RECORDS SHOWN START

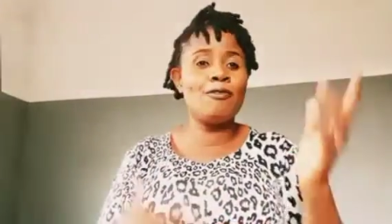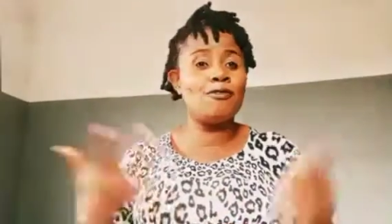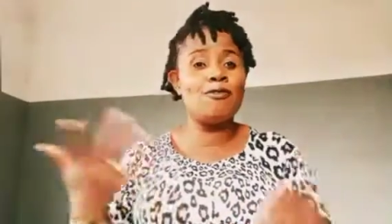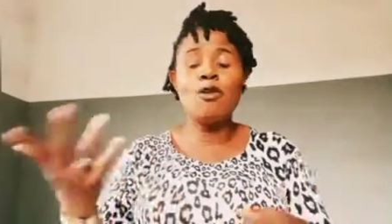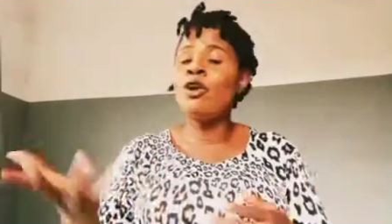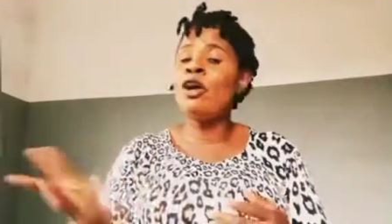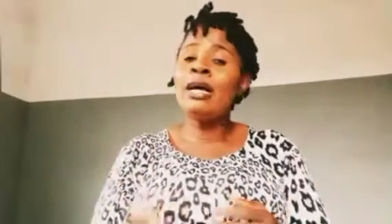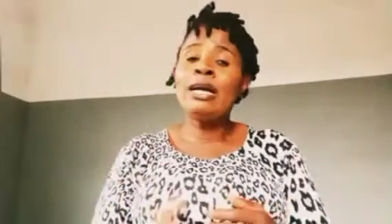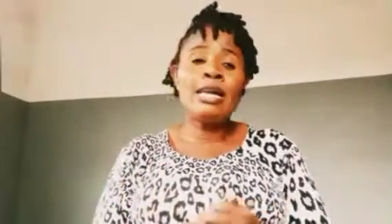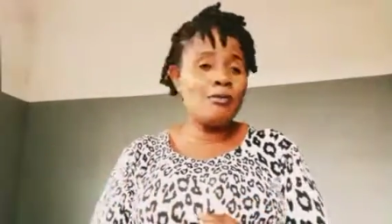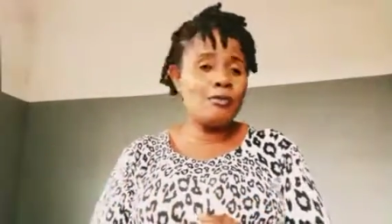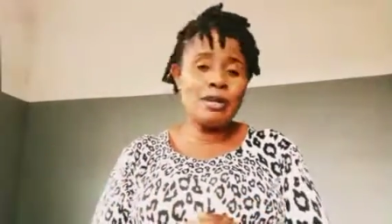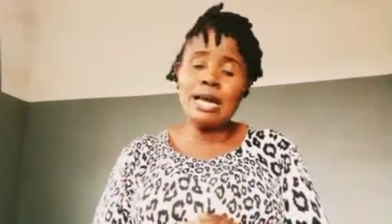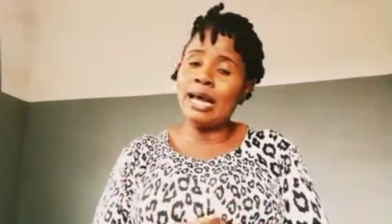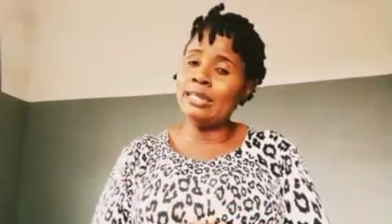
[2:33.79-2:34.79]
even
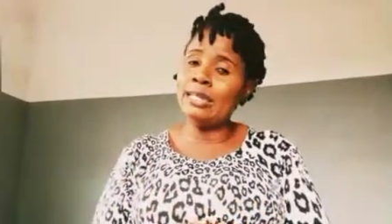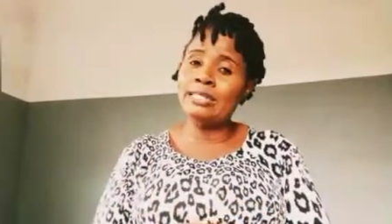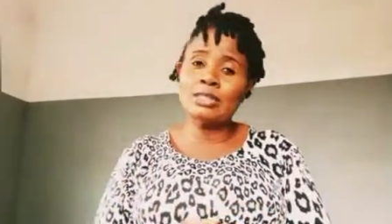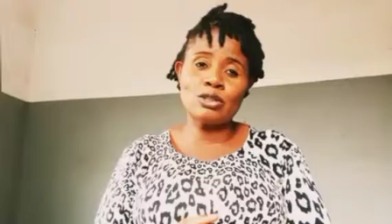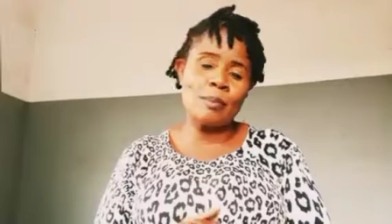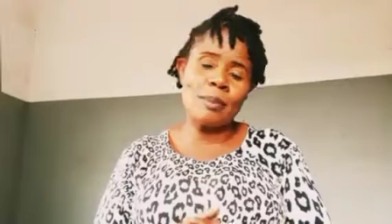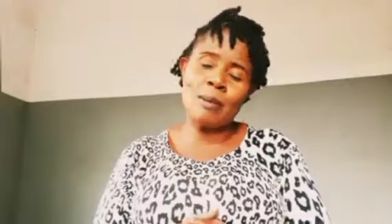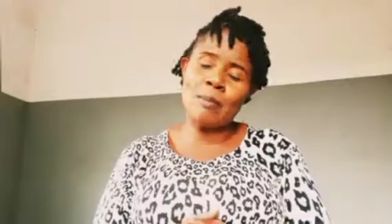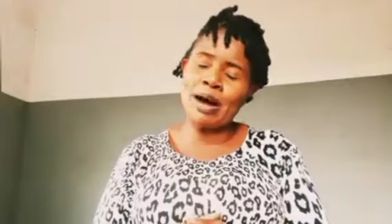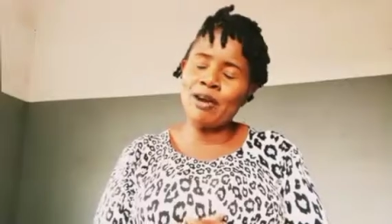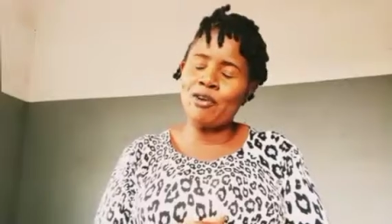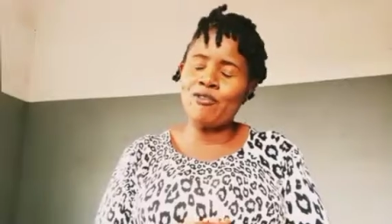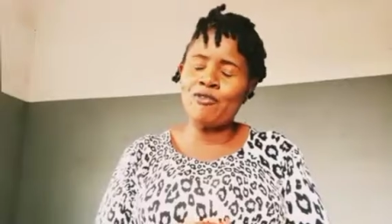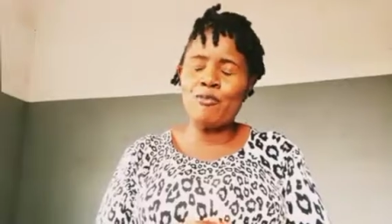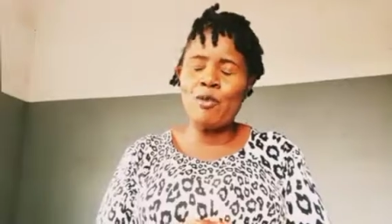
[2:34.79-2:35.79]
some amount of
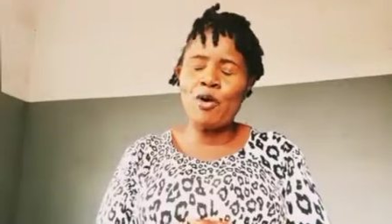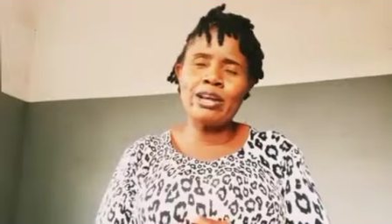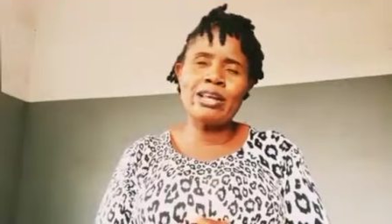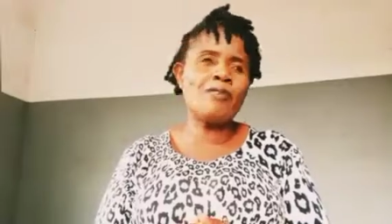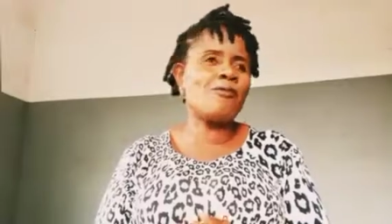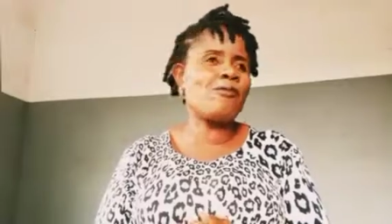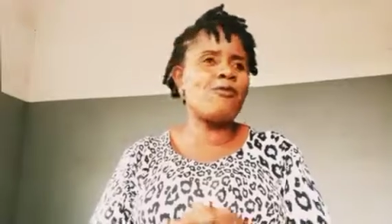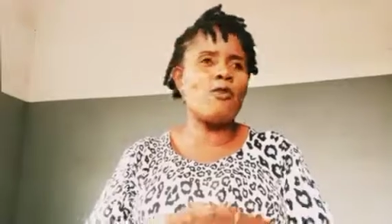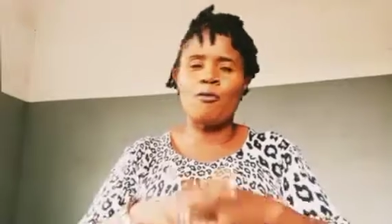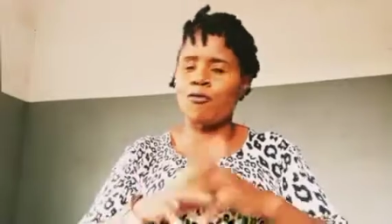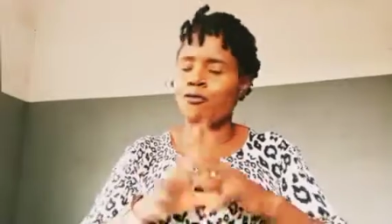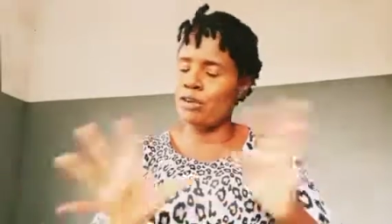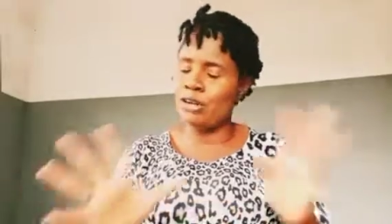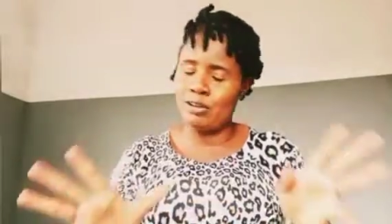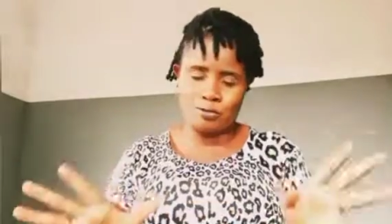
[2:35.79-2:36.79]
money for free
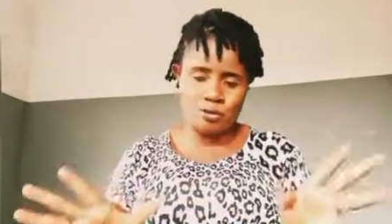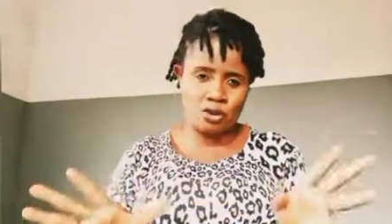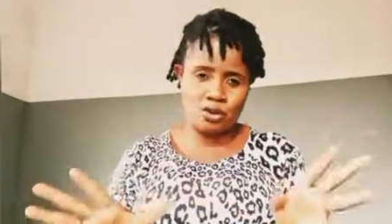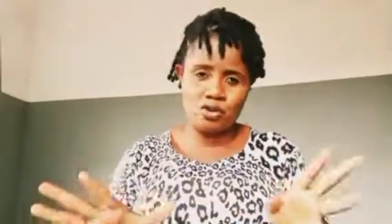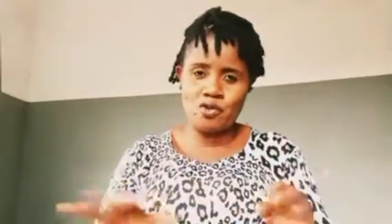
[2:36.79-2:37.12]
for you.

RECORDS SHOWN END

## TASK REQUIREMENTS
Retype the records exactly, but skip the pictures.

## RESULT
[2:33.79-2:34.79]
even
[2:34.79-2:35.79]
some amount of
[2:35.79-2:36.79]
money for free
[2:36.79-2:37.12]
for you.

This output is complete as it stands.